"""

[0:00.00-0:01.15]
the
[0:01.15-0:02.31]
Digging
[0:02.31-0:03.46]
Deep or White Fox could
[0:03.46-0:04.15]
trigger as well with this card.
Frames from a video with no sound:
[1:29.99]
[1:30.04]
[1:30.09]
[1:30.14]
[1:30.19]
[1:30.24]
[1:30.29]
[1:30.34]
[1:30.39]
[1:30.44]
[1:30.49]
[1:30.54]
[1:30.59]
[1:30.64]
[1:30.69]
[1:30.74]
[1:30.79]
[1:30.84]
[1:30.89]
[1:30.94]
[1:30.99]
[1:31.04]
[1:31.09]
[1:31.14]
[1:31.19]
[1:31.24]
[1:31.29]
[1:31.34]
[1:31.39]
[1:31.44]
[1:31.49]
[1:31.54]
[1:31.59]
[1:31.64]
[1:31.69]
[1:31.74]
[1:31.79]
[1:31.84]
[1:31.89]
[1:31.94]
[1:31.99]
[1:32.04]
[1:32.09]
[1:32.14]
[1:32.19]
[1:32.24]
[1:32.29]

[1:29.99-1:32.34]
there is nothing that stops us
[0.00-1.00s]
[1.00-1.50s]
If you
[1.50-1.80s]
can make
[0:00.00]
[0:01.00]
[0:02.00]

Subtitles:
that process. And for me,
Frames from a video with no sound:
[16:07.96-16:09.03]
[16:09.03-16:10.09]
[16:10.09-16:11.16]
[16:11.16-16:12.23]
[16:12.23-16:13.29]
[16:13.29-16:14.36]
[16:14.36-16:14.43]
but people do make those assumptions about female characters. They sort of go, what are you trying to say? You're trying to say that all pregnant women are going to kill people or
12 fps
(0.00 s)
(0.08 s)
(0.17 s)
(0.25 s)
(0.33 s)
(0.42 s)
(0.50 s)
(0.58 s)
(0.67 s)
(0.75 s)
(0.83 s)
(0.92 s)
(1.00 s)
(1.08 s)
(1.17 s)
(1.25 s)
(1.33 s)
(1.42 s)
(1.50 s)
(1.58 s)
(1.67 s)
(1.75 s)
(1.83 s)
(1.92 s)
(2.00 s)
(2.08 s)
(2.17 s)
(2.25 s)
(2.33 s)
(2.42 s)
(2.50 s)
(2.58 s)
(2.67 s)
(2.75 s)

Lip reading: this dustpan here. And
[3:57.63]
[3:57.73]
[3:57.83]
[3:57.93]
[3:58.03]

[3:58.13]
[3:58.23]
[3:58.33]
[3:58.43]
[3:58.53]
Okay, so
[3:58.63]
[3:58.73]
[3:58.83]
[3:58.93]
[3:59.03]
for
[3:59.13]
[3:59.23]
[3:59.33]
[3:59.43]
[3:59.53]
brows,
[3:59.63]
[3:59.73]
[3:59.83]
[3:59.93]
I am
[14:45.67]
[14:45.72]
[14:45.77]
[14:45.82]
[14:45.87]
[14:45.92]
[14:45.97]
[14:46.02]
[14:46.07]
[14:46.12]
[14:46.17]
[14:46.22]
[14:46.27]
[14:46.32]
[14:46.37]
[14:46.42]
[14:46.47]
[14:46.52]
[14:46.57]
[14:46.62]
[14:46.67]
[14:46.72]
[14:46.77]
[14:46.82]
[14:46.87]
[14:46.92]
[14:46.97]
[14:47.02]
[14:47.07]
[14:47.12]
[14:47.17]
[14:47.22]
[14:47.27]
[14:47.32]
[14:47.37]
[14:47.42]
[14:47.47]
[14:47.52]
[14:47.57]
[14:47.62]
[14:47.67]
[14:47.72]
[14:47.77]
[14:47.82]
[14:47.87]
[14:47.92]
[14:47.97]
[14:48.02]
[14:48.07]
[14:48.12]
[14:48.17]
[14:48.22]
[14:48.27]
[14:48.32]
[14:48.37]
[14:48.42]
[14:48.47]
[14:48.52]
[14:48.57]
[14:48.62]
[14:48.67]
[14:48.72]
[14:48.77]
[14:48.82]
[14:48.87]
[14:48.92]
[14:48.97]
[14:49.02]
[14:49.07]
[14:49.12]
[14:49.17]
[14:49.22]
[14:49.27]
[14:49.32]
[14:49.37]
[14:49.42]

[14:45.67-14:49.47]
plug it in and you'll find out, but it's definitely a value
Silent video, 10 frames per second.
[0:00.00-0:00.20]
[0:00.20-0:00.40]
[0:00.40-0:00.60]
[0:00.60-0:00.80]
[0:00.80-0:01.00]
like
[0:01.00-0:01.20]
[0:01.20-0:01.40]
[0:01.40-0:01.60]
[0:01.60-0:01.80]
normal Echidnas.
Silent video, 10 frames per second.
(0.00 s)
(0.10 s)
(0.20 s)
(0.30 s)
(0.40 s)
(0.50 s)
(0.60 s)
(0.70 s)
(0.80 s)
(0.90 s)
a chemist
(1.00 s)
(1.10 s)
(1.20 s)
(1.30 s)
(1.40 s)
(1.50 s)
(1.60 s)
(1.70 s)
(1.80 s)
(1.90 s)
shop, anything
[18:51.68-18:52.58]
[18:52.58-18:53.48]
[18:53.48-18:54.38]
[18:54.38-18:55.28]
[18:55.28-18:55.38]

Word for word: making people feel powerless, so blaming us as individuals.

"""

The whole listing, restated word for word, is the expected answer.

[0:00.00-0:01.15]
the
[0:01.15-0:02.31]
Digging
[0:02.31-0:03.46]
Deep or White Fox could
[0:03.46-0:04.15]
trigger as well with this card.
Frames from a video with no sound:
[1:29.99]
[1:30.04]
[1:30.09]
[1:30.14]
[1:30.19]
[1:30.24]
[1:30.29]
[1:30.34]
[1:30.39]
[1:30.44]
[1:30.49]
[1:30.54]
[1:30.59]
[1:30.64]
[1:30.69]
[1:30.74]
[1:30.79]
[1:30.84]
[1:30.89]
[1:30.94]
[1:30.99]
[1:31.04]
[1:31.09]
[1:31.14]
[1:31.19]
[1:31.24]
[1:31.29]
[1:31.34]
[1:31.39]
[1:31.44]
[1:31.49]
[1:31.54]
[1:31.59]
[1:31.64]
[1:31.69]
[1:31.74]
[1:31.79]
[1:31.84]
[1:31.89]
[1:31.94]
[1:31.99]
[1:32.04]
[1:32.09]
[1:32.14]
[1:32.19]
[1:32.24]
[1:32.29]

[1:29.99-1:32.34]
there is nothing that stops us
[0.00-1.00s]
[1.00-1.50s]
If you
[1.50-1.80s]
can make
[0:00.00]
[0:01.00]
[0:02.00]

Subtitles:
that process. And for me,
Frames from a video with no sound:
[16:07.96-16:09.03]
[16:09.03-16:10.09]
[16:10.09-16:11.16]
[16:11.16-16:12.23]
[16:12.23-16:13.29]
[16:13.29-16:14.36]
[16:14.36-16:14.43]
but people do make those assumptions about female characters. They sort of go, what are you trying to say? You're trying to say that all pregnant women are going to kill people or
12 fps
(0.00 s)
(0.08 s)
(0.17 s)
(0.25 s)
(0.33 s)
(0.42 s)
(0.50 s)
(0.58 s)
(0.67 s)
(0.75 s)
(0.83 s)
(0.92 s)
(1.00 s)
(1.08 s)
(1.17 s)
(1.25 s)
(1.33 s)
(1.42 s)
(1.50 s)
(1.58 s)
(1.67 s)
(1.75 s)
(1.83 s)
(1.92 s)
(2.00 s)
(2.08 s)
(2.17 s)
(2.25 s)
(2.33 s)
(2.42 s)
(2.50 s)
(2.58 s)
(2.67 s)
(2.75 s)

Lip reading: this dustpan here. And
[3:57.63]
[3:57.73]
[3:57.83]
[3:57.93]
[3:58.03]

[3:58.13]
[3:58.23]
[3:58.33]
[3:58.43]
[3:58.53]
Okay, so
[3:58.63]
[3:58.73]
[3:58.83]
[3:58.93]
[3:59.03]
for
[3:59.13]
[3:59.23]
[3:59.33]
[3:59.43]
[3:59.53]
brows,
[3:59.63]
[3:59.73]
[3:59.83]
[3:59.93]
I am
[14:45.67]
[14:45.72]
[14:45.77]
[14:45.82]
[14:45.87]
[14:45.92]
[14:45.97]
[14:46.02]
[14:46.07]
[14:46.12]
[14:46.17]
[14:46.22]
[14:46.27]
[14:46.32]
[14:46.37]
[14:46.42]
[14:46.47]
[14:46.52]
[14:46.57]
[14:46.62]
[14:46.67]
[14:46.72]
[14:46.77]
[14:46.82]
[14:46.87]
[14:46.92]
[14:46.97]
[14:47.02]
[14:47.07]
[14:47.12]
[14:47.17]
[14:47.22]
[14:47.27]
[14:47.32]
[14:47.37]
[14:47.42]
[14:47.47]
[14:47.52]
[14:47.57]
[14:47.62]
[14:47.67]
[14:47.72]
[14:47.77]
[14:47.82]
[14:47.87]
[14:47.92]
[14:47.97]
[14:48.02]
[14:48.07]
[14:48.12]
[14:48.17]
[14:48.22]
[14:48.27]
[14:48.32]
[14:48.37]
[14:48.42]
[14:48.47]
[14:48.52]
[14:48.57]
[14:48.62]
[14:48.67]
[14:48.72]
[14:48.77]
[14:48.82]
[14:48.87]
[14:48.92]
[14:48.97]
[14:49.02]
[14:49.07]
[14:49.12]
[14:49.17]
[14:49.22]
[14:49.27]
[14:49.32]
[14:49.37]
[14:49.42]

[14:45.67-14:49.47]
plug it in and you'll find out, but it's definitely a value
Silent video, 10 frames per second.
[0:00.00-0:00.20]
[0:00.20-0:00.40]
[0:00.40-0:00.60]
[0:00.60-0:00.80]
[0:00.80-0:01.00]
like
[0:01.00-0:01.20]
[0:01.20-0:01.40]
[0:01.40-0:01.60]
[0:01.60-0:01.80]
normal Echidnas.
Silent video, 10 frames per second.
(0.00 s)
(0.10 s)
(0.20 s)
(0.30 s)
(0.40 s)
(0.50 s)
(0.60 s)
(0.70 s)
(0.80 s)
(0.90 s)
a chemist
(1.00 s)
(1.10 s)
(1.20 s)
(1.30 s)
(1.40 s)
(1.50 s)
(1.60 s)
(1.70 s)
(1.80 s)
(1.90 s)
shop, anything
[18:51.68-18:52.58]
[18:52.58-18:53.48]
[18:53.48-18:54.38]
[18:54.38-18:55.28]
[18:55.28-18:55.38]

Word for word: making people feel powerless, so blaming us as individuals.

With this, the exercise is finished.